Harvesting grain - 2015 harvest shows top yieldsWritten by Saige Albert
For the week ending Oct. 11, the Wyoming Field Office of the National Agricultural Statistics Service (NASS) noted that warm, dry conditions dominated across the state. During the week, 6.6 days were suitable for fieldwork, and harvests continued across the state.
NASS reported that 56 percent of third cutting alfalfa hay had been harvested, and 96 percent of corn for silage had been harvested. Corn for grain was 95 percent dented, 60 percent mature and two percent harvested.
Sugarbeet harvest also continues, with only 22 percent of beets in for the year. Ninety-five percent of dry edible beans were cut, and 82 percent were harvested as of Oct. 11.
Winter wheat was 61 percent emerged.
“Barley harvest is done,” says Scott Priebe of Wyoming Ag Marketing. “It went well, and yields were good.”
This year, Priebe notes that the wet spring started the crop off well.
“When we start off well, we usually have a good chance of ending well,” he says.
At the same time, prices for barley were good compared to other grain markets, holding steady from 2014.
“There was a lot of sprout damage in 2014 due to the rain that Idaho, Montana and Wyoming received in August,” Priebe explains. “A lot of last year’s crop wasn’t brought into the malt industry.”
He continues, “This year, the industry was looking for a normal crop year and to replenish their supply from the damaged crop.”
The malt industry, he explains, keeps extra barley supply on hand to account for years of smaller yields, but they also work to replenish that supply in surplus years.
“Prices were supported to gain more acres this year,” Priebe says. “The prices did help get more acres planted this year.”
“Other commodities, like corn, soybeans and wheat, trended down 20 to 25 percent from 2014,” he says. “That drove a lot of barley acreage for this year.”
With only two percent of corn harvested thus far, Priebe says Wyoming Ag Marketing are gearing up to start taking corn on Oct. 26.
“Corn markets are really steady, and we are in the middle of the range we have been in for the last few months,” he says.
In the fields he has walked this year, Priebe expects “phenomenal yields.”
This year, spring moisture also helped corn emergence, Priebe says, resulting in faster growth than average years.
“With the spring rain, we saw really even emergence and really good stands,” he continues. “Those who planted higher populations are seeing more plants per acre than we typically see.”
“We are very excited about corn,” he continues. “From taking moisture samples, there will be a lot of corn ready in the next week to 10 days.”
Looking toward next year
Priebe notes that Wyoming Ag Marketing buys wheat, barley and corn.

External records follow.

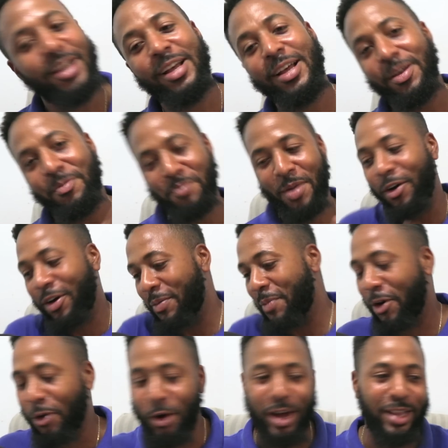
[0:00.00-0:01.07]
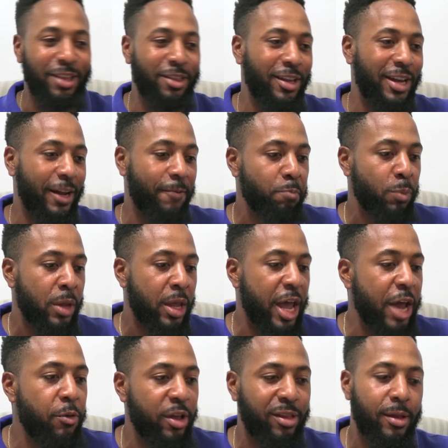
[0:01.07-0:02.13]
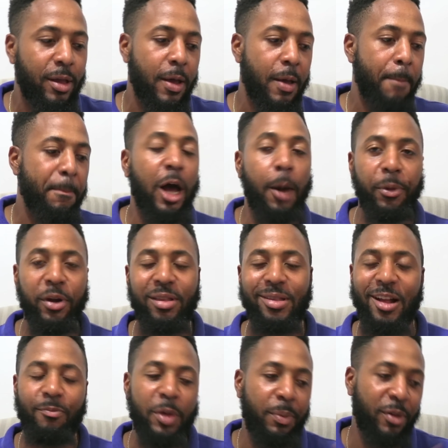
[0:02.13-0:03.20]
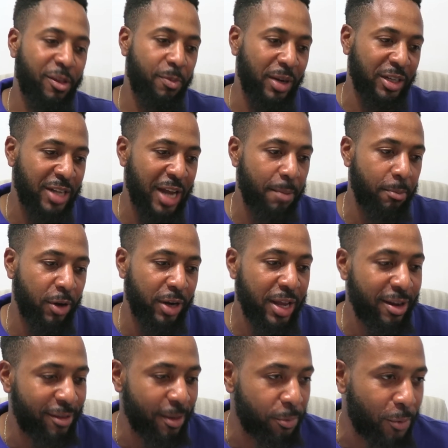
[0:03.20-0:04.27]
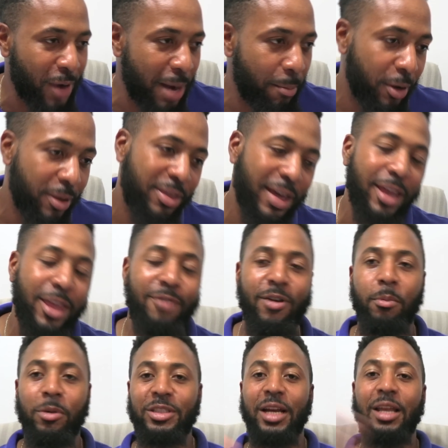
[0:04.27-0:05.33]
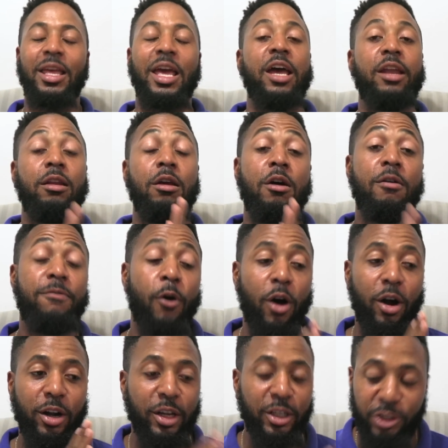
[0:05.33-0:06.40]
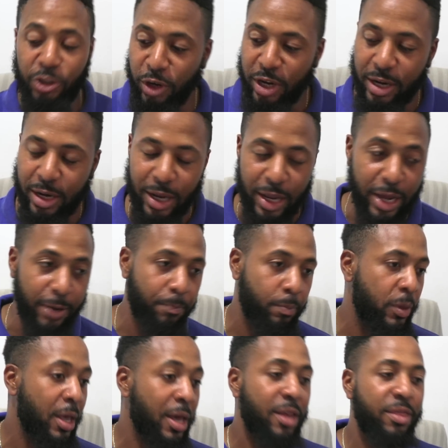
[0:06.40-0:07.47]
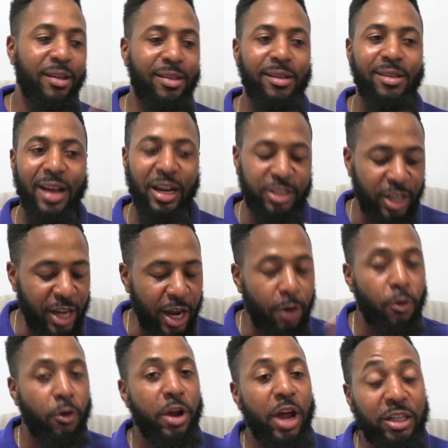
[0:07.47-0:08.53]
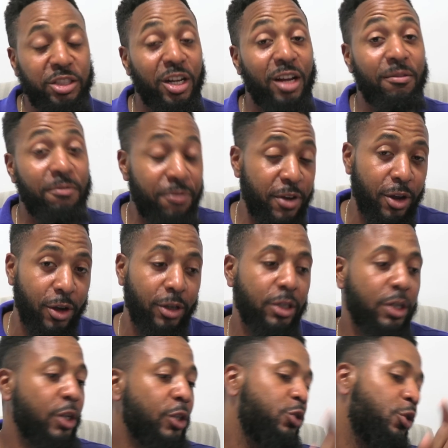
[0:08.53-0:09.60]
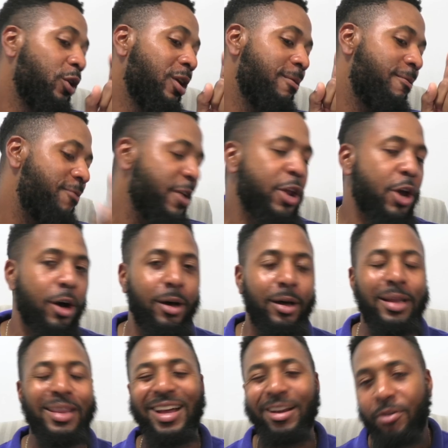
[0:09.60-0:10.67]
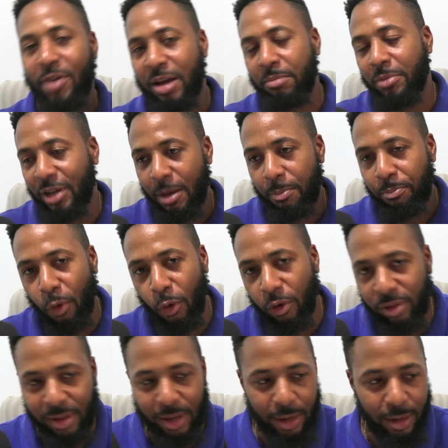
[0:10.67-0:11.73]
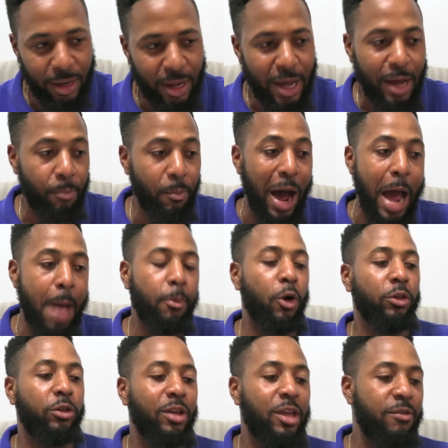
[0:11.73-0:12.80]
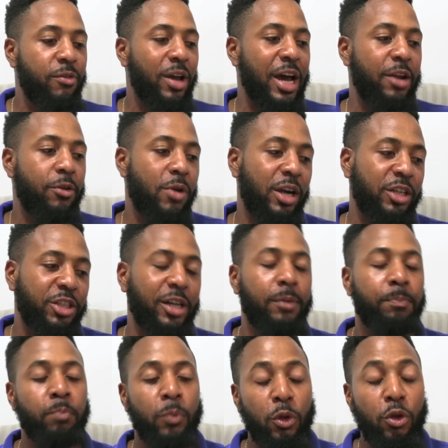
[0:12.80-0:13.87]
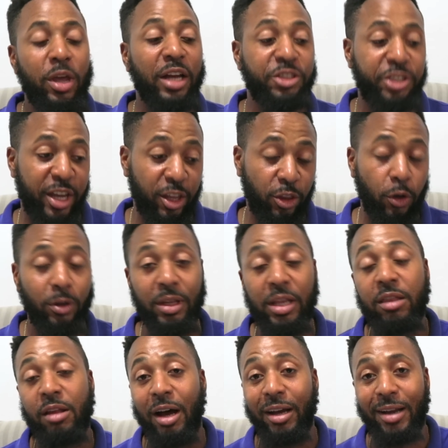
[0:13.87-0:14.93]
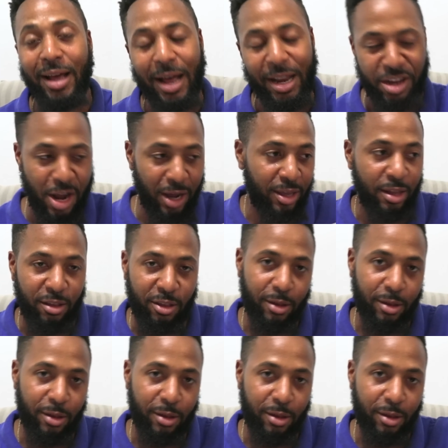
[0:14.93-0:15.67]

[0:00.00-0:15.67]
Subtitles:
I'll get into that. Anyways, pick up on yourself, people. Smash the like button, hit the subscribe button. Thank you very much again for tuning in. This is actually a reaction video to the video that Craig Butler posted. I'm going to give you guys a reaction. You can check it out. It's on KnockinsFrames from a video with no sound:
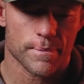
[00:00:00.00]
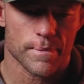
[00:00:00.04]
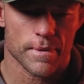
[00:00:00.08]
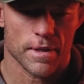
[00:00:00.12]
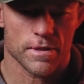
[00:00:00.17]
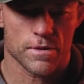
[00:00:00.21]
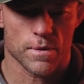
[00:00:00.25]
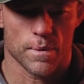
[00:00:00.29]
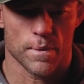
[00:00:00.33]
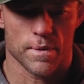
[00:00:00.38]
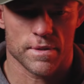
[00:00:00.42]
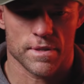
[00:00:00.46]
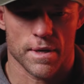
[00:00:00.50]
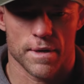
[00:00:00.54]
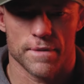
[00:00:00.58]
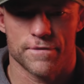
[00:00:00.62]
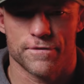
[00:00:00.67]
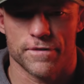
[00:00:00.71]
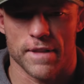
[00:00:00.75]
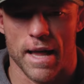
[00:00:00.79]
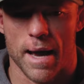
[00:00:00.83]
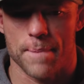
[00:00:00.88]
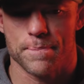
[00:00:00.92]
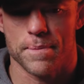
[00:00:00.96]
so a
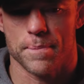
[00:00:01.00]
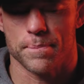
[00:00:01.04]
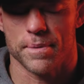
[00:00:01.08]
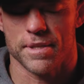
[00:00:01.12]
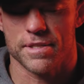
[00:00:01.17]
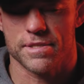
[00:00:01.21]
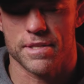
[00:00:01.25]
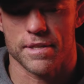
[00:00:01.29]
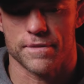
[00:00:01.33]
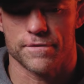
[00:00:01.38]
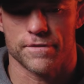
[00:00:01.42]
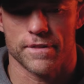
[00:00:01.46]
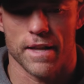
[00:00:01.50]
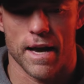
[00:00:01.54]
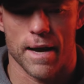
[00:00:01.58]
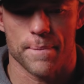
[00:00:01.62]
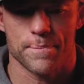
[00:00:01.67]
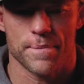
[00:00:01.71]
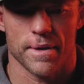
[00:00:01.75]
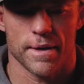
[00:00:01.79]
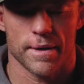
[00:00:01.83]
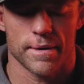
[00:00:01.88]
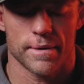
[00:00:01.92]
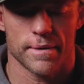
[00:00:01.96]
flap, a ballistic flap
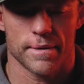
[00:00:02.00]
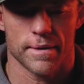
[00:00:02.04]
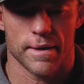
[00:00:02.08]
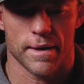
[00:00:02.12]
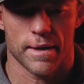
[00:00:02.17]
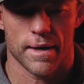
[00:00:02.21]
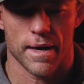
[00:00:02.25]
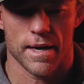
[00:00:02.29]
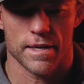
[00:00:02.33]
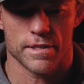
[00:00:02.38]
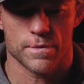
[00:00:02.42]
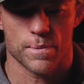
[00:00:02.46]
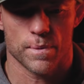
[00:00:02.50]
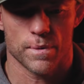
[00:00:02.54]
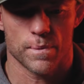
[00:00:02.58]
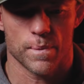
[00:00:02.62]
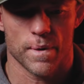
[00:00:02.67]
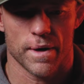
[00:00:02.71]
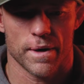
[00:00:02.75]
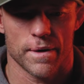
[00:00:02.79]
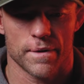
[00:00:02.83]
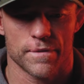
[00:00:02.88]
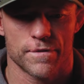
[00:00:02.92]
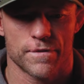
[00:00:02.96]
that guys would
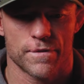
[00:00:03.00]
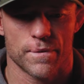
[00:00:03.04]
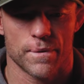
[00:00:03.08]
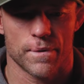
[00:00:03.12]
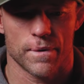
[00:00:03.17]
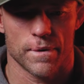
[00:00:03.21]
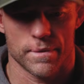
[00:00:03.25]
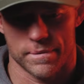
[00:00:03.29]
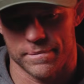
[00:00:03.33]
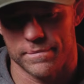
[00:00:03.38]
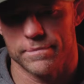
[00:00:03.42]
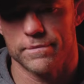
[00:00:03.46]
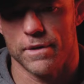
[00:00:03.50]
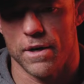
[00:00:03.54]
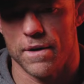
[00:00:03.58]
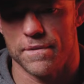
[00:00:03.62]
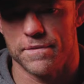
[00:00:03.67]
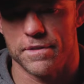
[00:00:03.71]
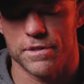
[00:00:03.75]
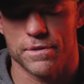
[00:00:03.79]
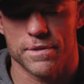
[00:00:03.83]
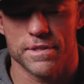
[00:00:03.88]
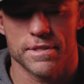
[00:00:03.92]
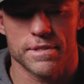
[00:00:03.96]
wear for
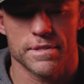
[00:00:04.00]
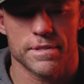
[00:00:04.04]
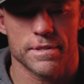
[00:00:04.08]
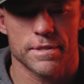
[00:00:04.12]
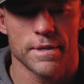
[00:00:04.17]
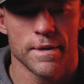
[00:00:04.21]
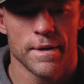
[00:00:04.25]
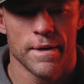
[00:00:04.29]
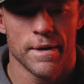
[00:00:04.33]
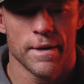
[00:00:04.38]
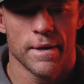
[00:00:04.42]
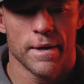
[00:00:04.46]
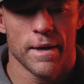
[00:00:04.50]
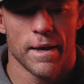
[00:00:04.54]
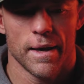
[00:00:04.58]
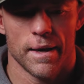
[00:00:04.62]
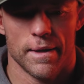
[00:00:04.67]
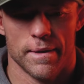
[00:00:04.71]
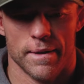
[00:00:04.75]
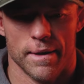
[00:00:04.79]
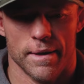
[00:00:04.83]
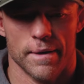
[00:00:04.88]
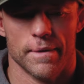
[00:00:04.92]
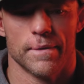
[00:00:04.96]
obvious reasons.
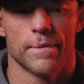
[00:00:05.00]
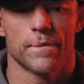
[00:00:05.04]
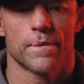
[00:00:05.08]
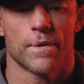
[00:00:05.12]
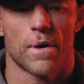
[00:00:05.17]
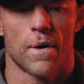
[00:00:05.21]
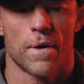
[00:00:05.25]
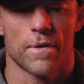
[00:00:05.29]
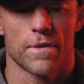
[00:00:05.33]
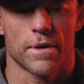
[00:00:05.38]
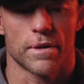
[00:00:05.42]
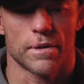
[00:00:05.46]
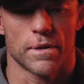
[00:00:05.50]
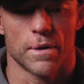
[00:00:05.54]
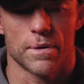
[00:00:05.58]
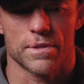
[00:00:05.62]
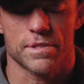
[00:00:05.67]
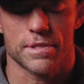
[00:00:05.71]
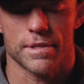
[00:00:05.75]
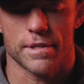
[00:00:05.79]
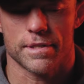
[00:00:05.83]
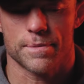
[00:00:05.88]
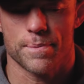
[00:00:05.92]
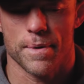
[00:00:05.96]
And then all the glow
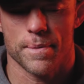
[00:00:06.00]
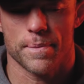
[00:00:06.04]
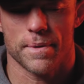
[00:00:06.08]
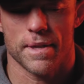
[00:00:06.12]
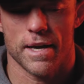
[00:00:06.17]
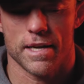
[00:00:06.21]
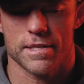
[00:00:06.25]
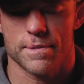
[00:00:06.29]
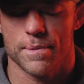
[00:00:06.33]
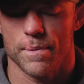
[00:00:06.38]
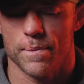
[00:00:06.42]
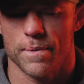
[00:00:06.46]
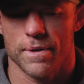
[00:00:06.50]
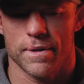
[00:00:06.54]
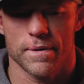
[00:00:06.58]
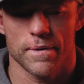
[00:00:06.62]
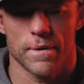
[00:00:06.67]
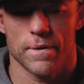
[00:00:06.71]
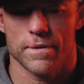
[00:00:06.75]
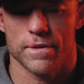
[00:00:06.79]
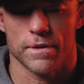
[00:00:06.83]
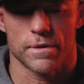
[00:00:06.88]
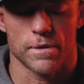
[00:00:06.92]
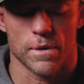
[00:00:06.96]
sticks, people ask me, what are
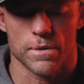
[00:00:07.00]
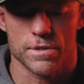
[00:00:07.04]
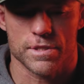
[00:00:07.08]
all the glow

This year, they also did some soybean trials.
“The soybean trials went well and were successful,” he says, noting that growers planted soybeans in Lovell, Thermopolis, Riverton and Casper. “Everything that has been harvested has had great test weight and good yields.”
More information on the soybean trials will be available later this year after harvests are complete.
For barley, wheat and corn, Wyoming Ag Marketing is working on pricing and programs for the 2016 crop year and plans to release that information in the next month, but Priebe notes that barley will likely be down next year, more in line with other grains.
Over the next year, Priebe notes that corn markets will reflect some global trends and production worldwide.
He adds, “The next big report that will be a market mover, particularly for corn, will be the final production report in January.”